## [YOUR ASSIGNMENT]
In your copy, leave out the pictures; write out all the data exactly.
GIVEN RECORDS START
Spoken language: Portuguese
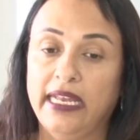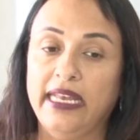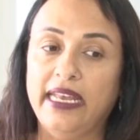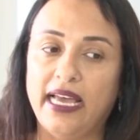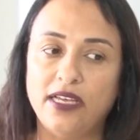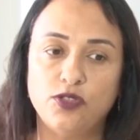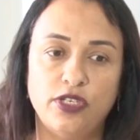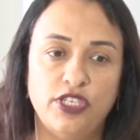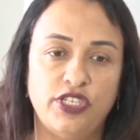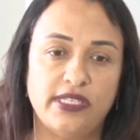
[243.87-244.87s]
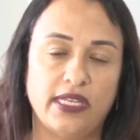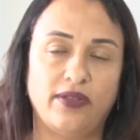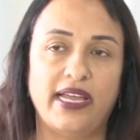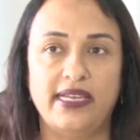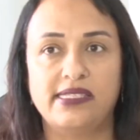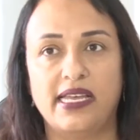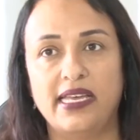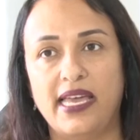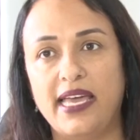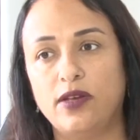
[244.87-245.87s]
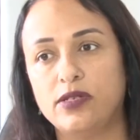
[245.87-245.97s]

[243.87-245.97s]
Na jurisdição da SRE,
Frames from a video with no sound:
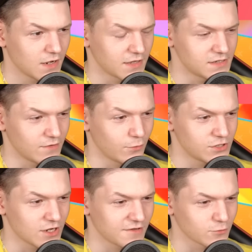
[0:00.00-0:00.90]
Хотя вот
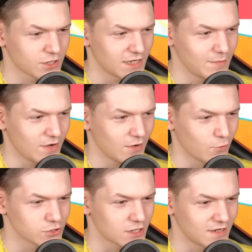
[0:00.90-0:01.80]
сейчас уже не
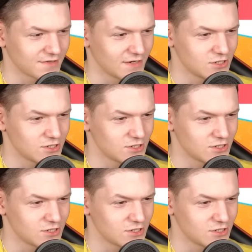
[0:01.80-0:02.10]
похоже, если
GIVEN RECORDS END
## [WRITTEN RESPONSE]
Spoken language: Portuguese
[243.87-244.87s]
[244.87-245.87s]
[245.87-245.97s]

[243.87-245.97s]
Na jurisdição da SRE,
Frames from a video with no sound:
[0:00.00-0:00.90]
Хотя вот
[0:00.90-0:01.80]
сейчас уже не
[0:01.80-0:02.10]
похоже, если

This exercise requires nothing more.